忘れる脳力3 なぜ習慣化すると忘れてしまうのか?

重要なことであるはずなのに、ドアの鍵の閉め忘れ、電気やガスの消し忘れ、定期券や携帯電話の持ち忘れといったことが起こるのは、脳の記憶の容量が関係しています。

五感(視覚、聴覚、嗅覚、触覚、味覚)で受けた刺激は、すべて脳に送られるのですが、それらをすべて記憶すると脳の限界を簡単に超えてしまいます。そのため、五感の感覚器官から送られてきた情報は一瞬だけ記憶して、覚えておく必要がない情報は一瞬にして忘れ去る仕組みがあります。

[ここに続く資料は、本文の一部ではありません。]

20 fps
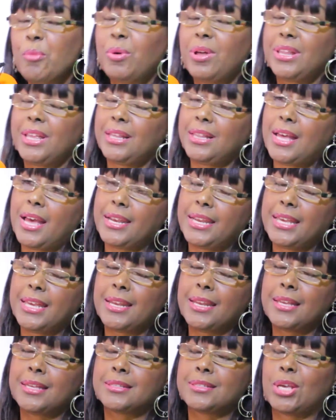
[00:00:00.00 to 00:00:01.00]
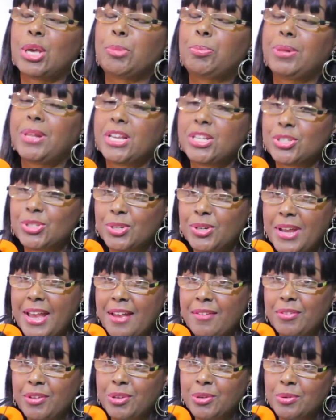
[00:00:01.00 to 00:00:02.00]
Well, Leilani, it is a pleasure
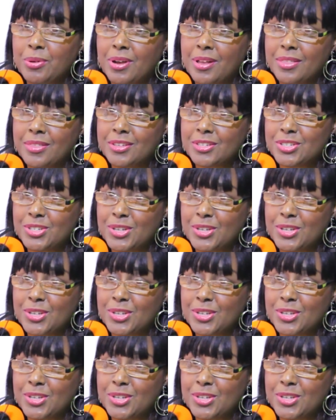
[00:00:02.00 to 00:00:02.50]
having you on the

その保持時間は0.1秒から長くて2秒程度だとされています。

五感の情報量は1秒間に200万ビットだと考えられています。200万ビットというと文字情報だと書籍1冊分に相当していて、400字原稿用紙で300枚、12万字に相当する量です。

そのうち1秒間に脳で処理できるのは126〜134ビットで、なんと0.01%でしかありません。これは文字数にすると12字です。それ以外のほとんどの情報は受け流されています。

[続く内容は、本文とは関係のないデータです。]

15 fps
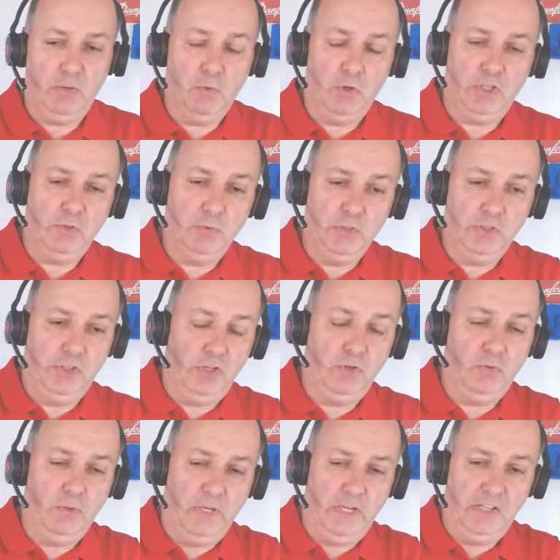what you would
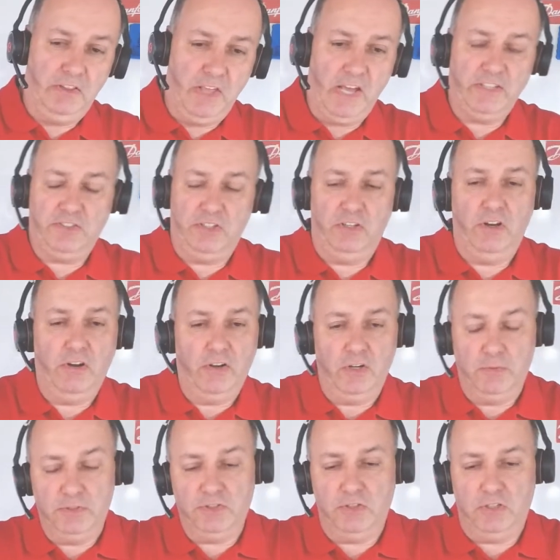do in that scenario
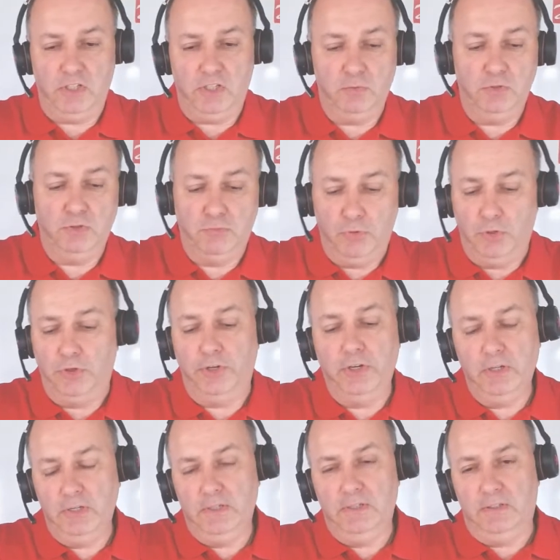is that you would run
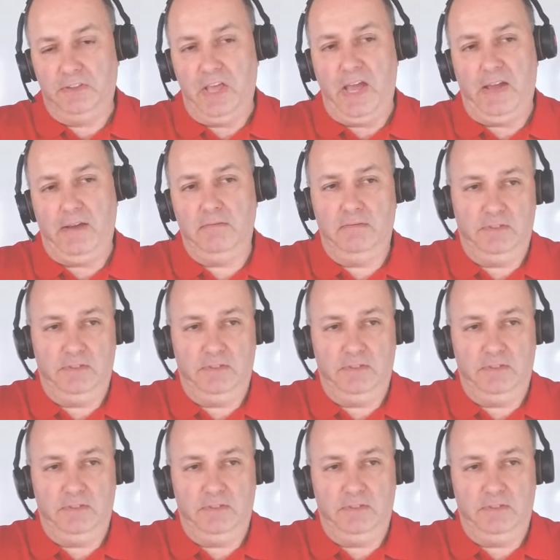that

記憶できる情報量に限界があるので、重要性が低い情報は記憶に残りにくくなっています。大事なことであったとしても習慣化して、慣れが生じてくると、重要度が低いものとして認識されるようになります。

重要度が高いことを習慣として実施しているうちに、重要度が変わって、粗末に扱うようになる人も少なからず存在していますが、そのような人は付き合いにくく、トラブルを起こしやすい人と言えます。

それと同じようなことが記憶でも起こっていて、習慣的に行っていることを本人が強く意識して実施しないと記憶ができず、忘れ去ることにもなります。それどころか“忘れたことを忘れる”ということにもなりかねないのです。